━━ DATA SUPPLIED
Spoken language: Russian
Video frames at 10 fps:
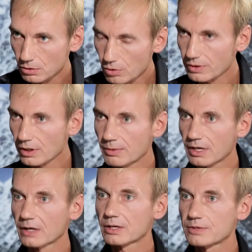Другое дело, мы
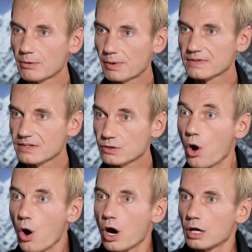не хотим себе признаться,
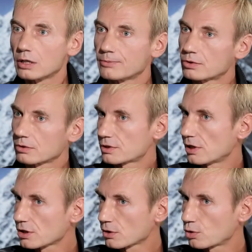ой, там ты
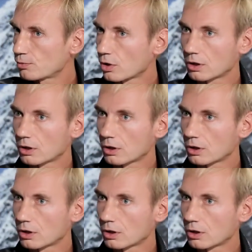слишком темно,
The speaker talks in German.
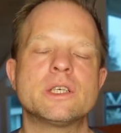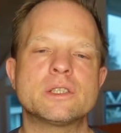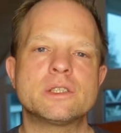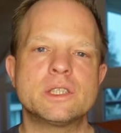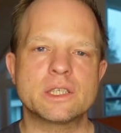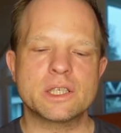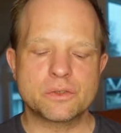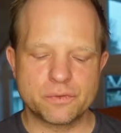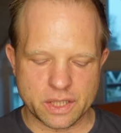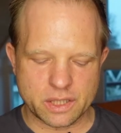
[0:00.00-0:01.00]
dass dir
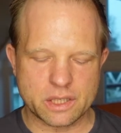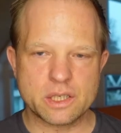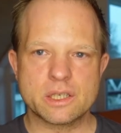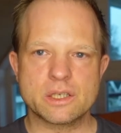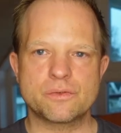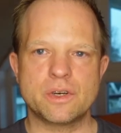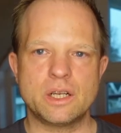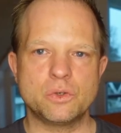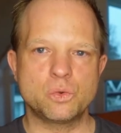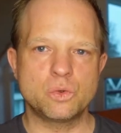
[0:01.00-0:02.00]
das wichtig ist,
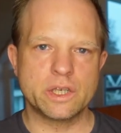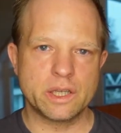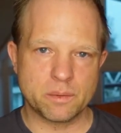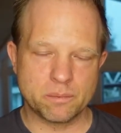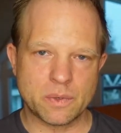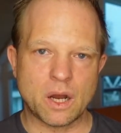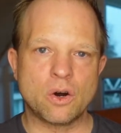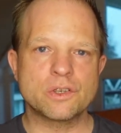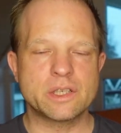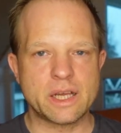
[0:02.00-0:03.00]
weil du eben
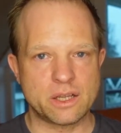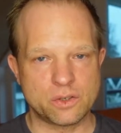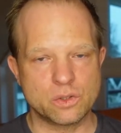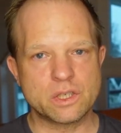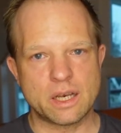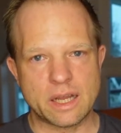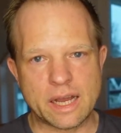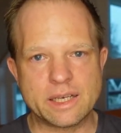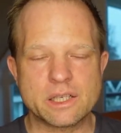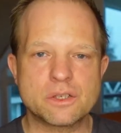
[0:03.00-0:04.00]
auch sehr darunter
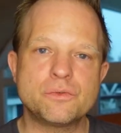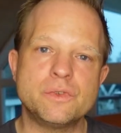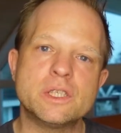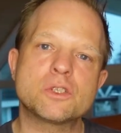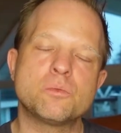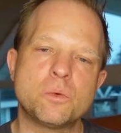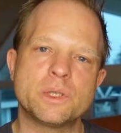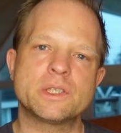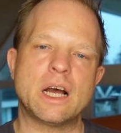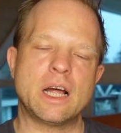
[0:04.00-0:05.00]
leidest, wie es
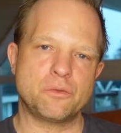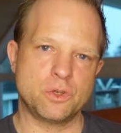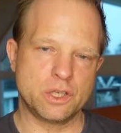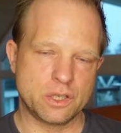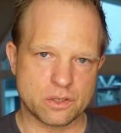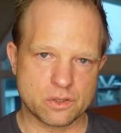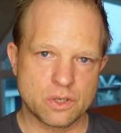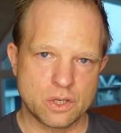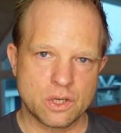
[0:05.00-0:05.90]
momentan für dich ist.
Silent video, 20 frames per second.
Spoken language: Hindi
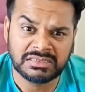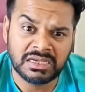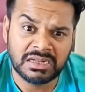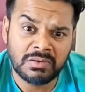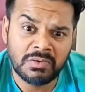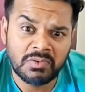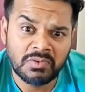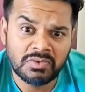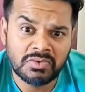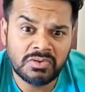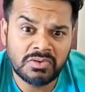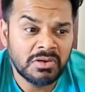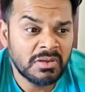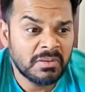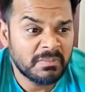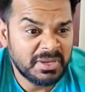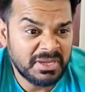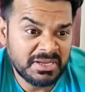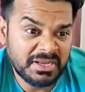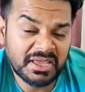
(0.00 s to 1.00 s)
अक्सर लोगों को
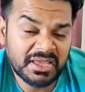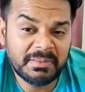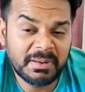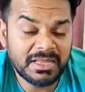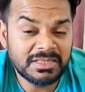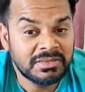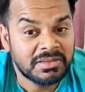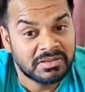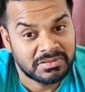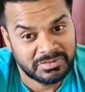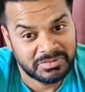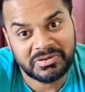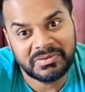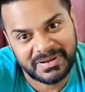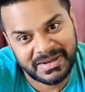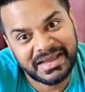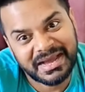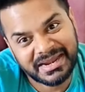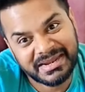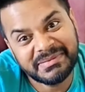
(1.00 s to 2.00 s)
पीने के बाद
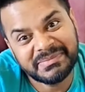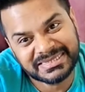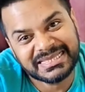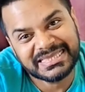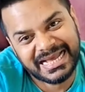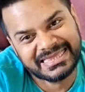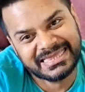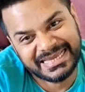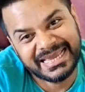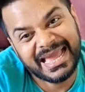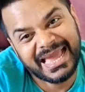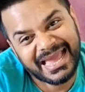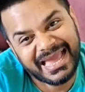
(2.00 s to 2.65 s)
दुख भरे गाने पसंद आते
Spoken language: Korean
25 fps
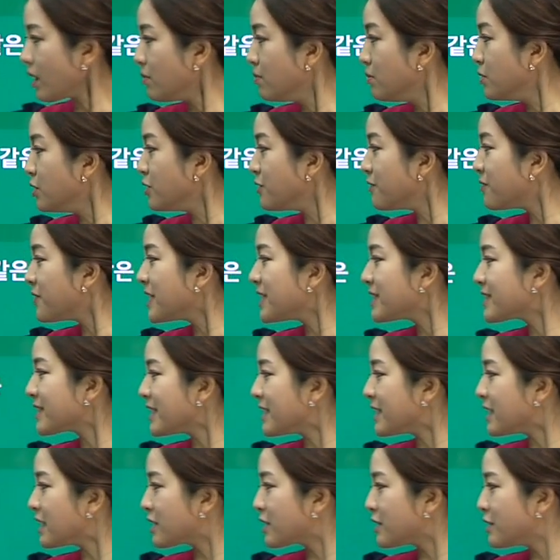Movies
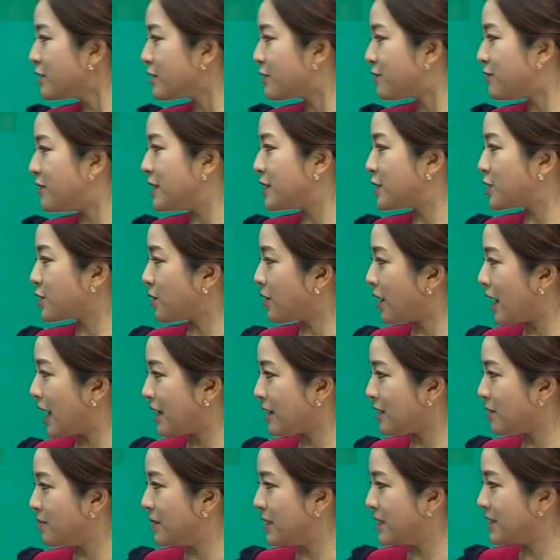include visual
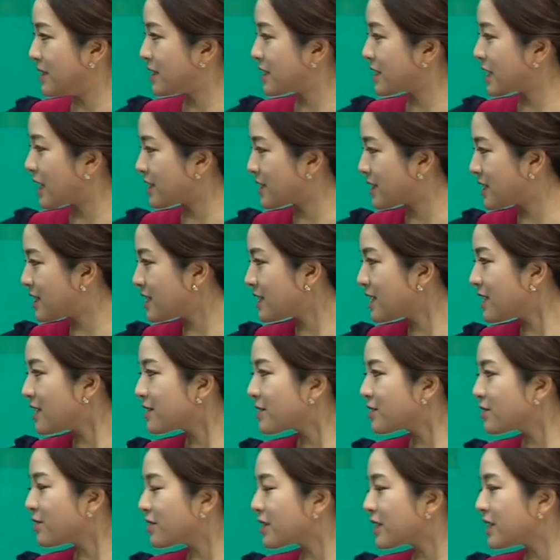elements. 자,
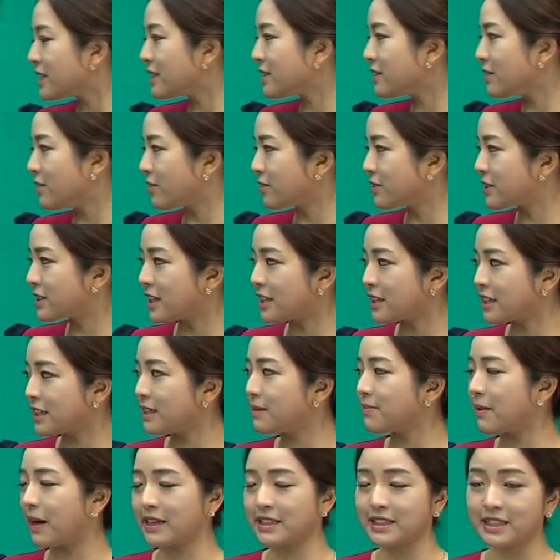시각적인
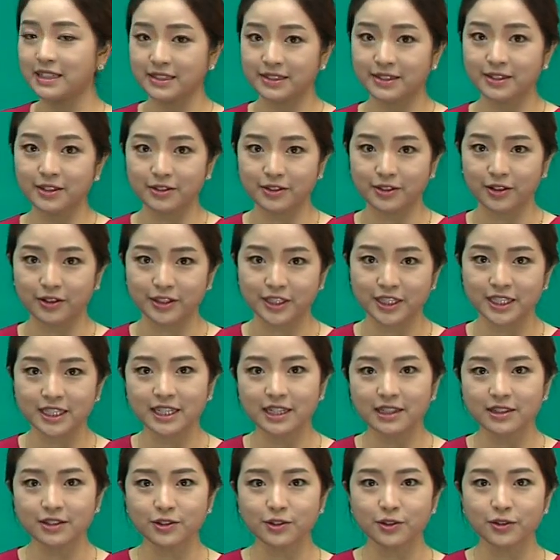영상이 많이 있어서
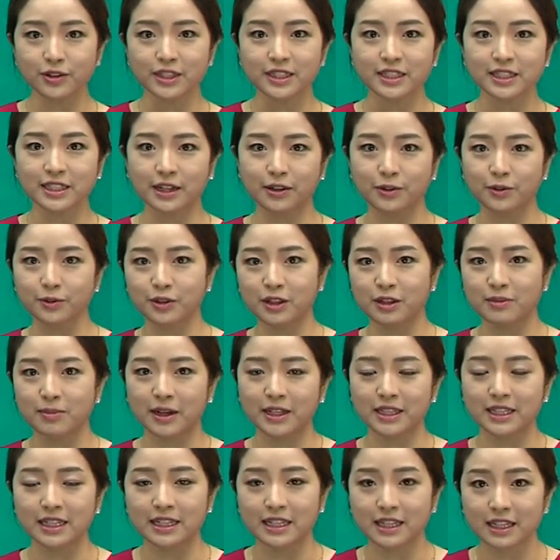시각적인 자료들이
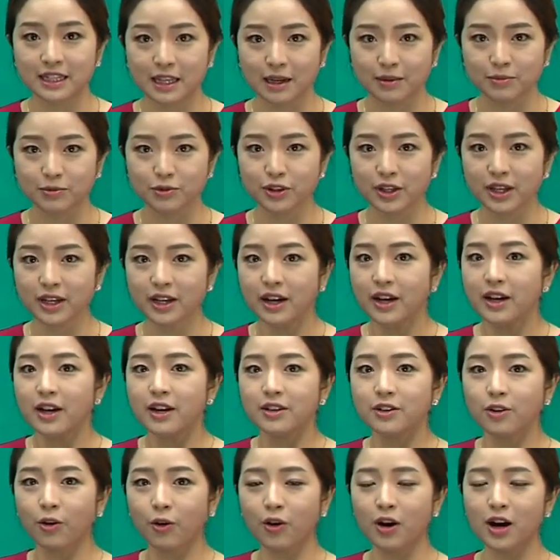많이 있기 때문에
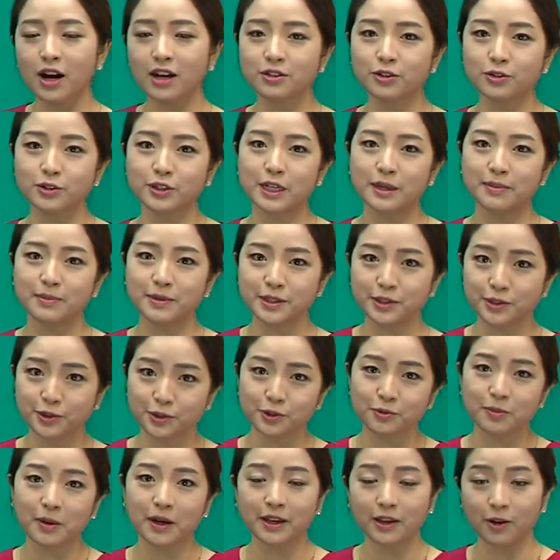영화가 더 재밌을
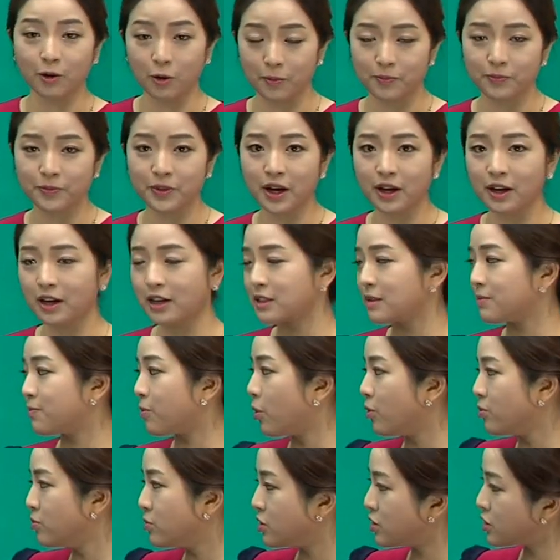수밖에 없다라는
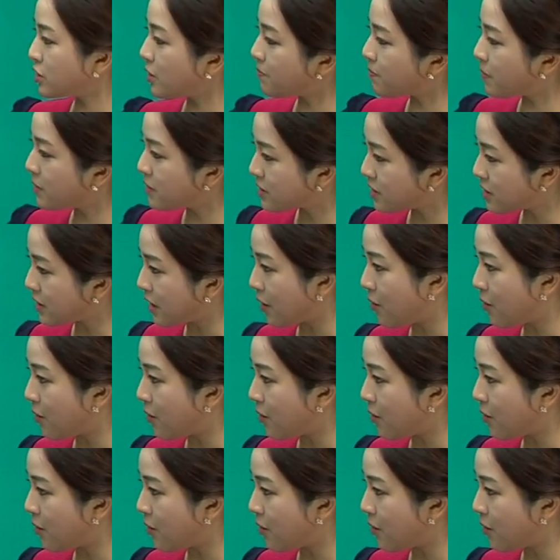본문 첫 번째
━━━━
## EXERCISE AIM
With images omitted, retype the data word for word.

## RESPONSE BOX
Spoken language: Russian
Video frames at 10 fps:
Другое дело, мы
не хотим себе признаться,
ой, там ты
слишком темно,
The speaker talks in German.
[0:00.00-0:01.00]
dass dir
[0:01.00-0:02.00]
das wichtig ist,
[0:02.00-0:03.00]
weil du eben
[0:03.00-0:04.00]
auch sehr darunter
[0:04.00-0:05.00]
leidest, wie es
[0:05.00-0:05.90]
momentan für dich ist.
Silent video, 20 frames per second.
Spoken language: Hindi
(0.00 s to 1.00 s)
अक्सर लोगों को
(1.00 s to 2.00 s)
पीने के बाद
(2.00 s to 2.65 s)
दुख भरे गाने पसंद आते
Spoken language: Korean
25 fps
Movies
include visual
elements. 자,
시각적인
영상이 많이 있어서
시각적인 자료들이
많이 있기 때문에
영화가 더 재밌을
수밖에 없다라는
본문 첫 번째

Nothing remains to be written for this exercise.